Faits divers

Mahabo – Un candidat et son fils condamnés

Patou aurait utilisé une arme de guerre lors d’une exaction. En voici six de ses douilles.

Le candidat aux législatives Ludovic Raveloson, à Mahabo, et son fils ont été reconnus coupables au terme de leur procès du lundi soir.

Deux verdicts, lundi soir à Morondava, pour Ludovic Adrien Raveloson (Leva), candidat aux élections législatives dans le district de Mahabo et son fils Patou. Ce dernier, au discours décousu, a été condamné à trois ans de prison ferme, une peine assortie d’une amende de trois millions d’ariary.
Traduit à la barre, il a répondu à des actes de banditisme dépouil­lant des collecteurs de maïs à Mahabo, courant 2018. Il a été cloué au pilori par la plainte récemment réactualisée par une dame victime de ses exactions faisant usage d’arme de guerre, appartenant à un gendarme. Son père a, pour sa part, été reconnu coupable de destruction de la forêt de l’aire protégée Menabe Antimena et écope, ainsi, de cinq ans de prison ferme, selon la décision de la Justice.

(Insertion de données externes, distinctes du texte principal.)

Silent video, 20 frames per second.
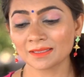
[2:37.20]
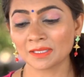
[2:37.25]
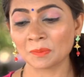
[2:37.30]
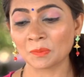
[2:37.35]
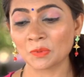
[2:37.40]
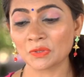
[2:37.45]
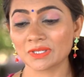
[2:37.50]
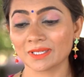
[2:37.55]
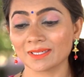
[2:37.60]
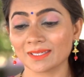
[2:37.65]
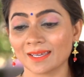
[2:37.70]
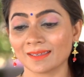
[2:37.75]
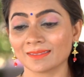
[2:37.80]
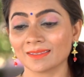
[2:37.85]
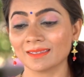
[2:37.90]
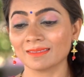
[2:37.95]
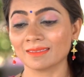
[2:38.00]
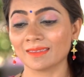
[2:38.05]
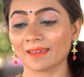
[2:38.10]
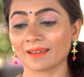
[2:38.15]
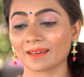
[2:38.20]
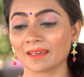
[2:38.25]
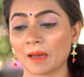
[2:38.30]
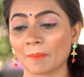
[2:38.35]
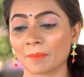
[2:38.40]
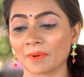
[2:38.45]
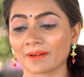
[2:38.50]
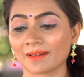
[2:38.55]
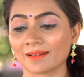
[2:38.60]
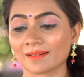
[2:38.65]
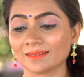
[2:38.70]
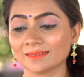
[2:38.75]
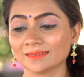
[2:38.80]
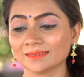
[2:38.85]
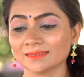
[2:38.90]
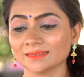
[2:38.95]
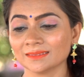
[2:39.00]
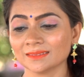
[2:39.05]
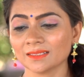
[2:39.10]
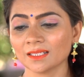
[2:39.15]
कि मुझे ये दिन देखना पड़ा
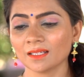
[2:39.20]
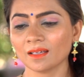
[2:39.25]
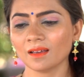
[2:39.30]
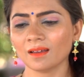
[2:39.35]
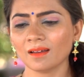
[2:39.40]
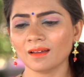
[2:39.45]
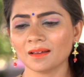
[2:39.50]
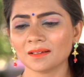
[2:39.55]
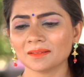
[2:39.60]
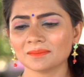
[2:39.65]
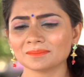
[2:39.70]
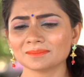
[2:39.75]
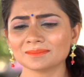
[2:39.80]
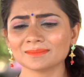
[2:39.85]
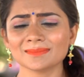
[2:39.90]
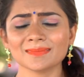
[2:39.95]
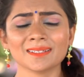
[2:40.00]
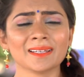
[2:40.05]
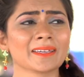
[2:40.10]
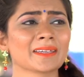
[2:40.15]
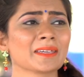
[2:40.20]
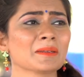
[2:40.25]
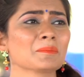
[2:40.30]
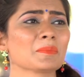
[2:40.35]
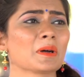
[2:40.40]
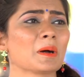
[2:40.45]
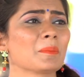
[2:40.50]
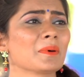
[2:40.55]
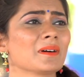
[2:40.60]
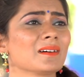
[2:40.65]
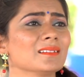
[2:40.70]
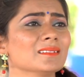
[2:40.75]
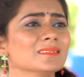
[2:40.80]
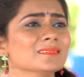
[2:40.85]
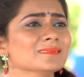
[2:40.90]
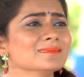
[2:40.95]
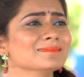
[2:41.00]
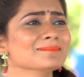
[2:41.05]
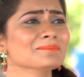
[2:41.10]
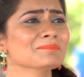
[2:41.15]
लेकिन पापा
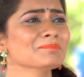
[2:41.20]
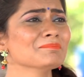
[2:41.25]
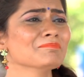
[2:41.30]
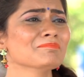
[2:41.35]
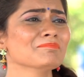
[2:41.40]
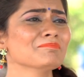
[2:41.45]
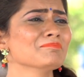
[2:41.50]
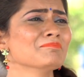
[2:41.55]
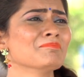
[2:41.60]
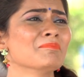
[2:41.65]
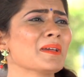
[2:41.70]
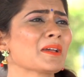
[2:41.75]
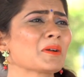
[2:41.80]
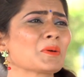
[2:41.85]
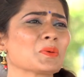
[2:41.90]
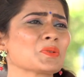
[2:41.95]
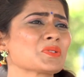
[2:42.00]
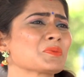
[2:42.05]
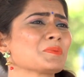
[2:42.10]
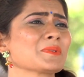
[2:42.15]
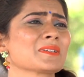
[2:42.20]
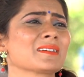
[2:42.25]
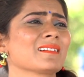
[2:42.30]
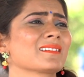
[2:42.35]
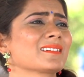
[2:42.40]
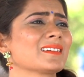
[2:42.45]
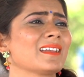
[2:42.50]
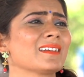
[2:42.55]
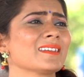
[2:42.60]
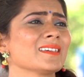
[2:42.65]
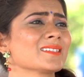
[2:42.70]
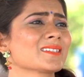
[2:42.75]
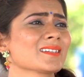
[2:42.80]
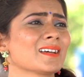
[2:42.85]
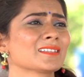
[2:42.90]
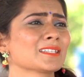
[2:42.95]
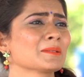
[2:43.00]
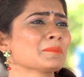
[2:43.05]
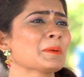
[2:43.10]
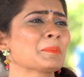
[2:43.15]
मैं कुछ भी करना नहीं
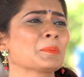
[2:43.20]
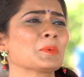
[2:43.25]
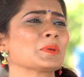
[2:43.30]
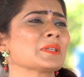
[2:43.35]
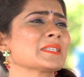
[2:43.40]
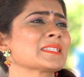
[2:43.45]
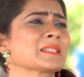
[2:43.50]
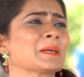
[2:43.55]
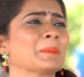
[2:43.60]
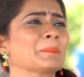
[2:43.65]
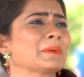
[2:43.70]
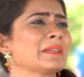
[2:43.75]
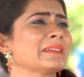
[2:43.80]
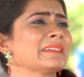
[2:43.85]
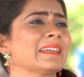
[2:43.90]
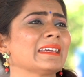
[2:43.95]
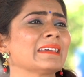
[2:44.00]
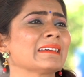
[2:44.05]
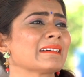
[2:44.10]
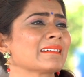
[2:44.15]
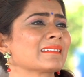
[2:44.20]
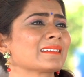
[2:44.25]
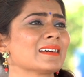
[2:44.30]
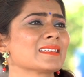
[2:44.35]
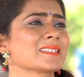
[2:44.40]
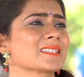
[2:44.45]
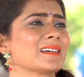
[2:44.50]
चाहती मैं पुलिस कंप्लेंट नहीं करना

Les faits dont ils sont accusés ont été commis quand Leva était encore député de Mahabo, jouissant de l’immunité parlementaire.
D’autres inculpations les épinglant, telles que les dessous de la fermeture de l’usine sucrière Sucoma d’Analaiva, la saisie des pivots valant des milliards d’ariary de cette usine à Ambatolahy, le double assassinat du 21 septembre 2016 et la mort des deux gendarmes sur la RN 35 sont en cours de jugement.

Doléances
Tous les deux ont été reconduits en prison au terme de l’audience qui aurait crispé les juges. En fait, la salle a été bondée d’environ deux cents personnes dont une partie a soutenu les prévenus comme au spectacle, comme l’a expliqué notre consœur d’une radio locale.

Ce candidat emprisonné qui s’était présenté en tant qu’indépendant pourrait remporter l’élection vu la tendance signalée par la commission électorale. « Tout de même, certains d’entre ses rivaux l’accuseraient dans leurs doléances adressées à l’instance compétente de fraude, lui permettant d’être remis sur le trône », indique une source bien informée, requérant l’anonymat.

L’épopée judiciaire de Leva risque, alors, de saper tous ses engagements depuis le début du processus électoral. « Déjà, cinq ans de prison ferme équivalent à un
mandat du député », avance le même interlocuteur.

Pour rappel, Leva et son fils ont été arrêtés et détenus sous mandat de dépôt depuis le 24 avril. Leur demande de liberté provisoire a, à chaque fois, été refusée par le Parquet auprès du tribunal de première instance de Moron­dava, saisi de l’affaire.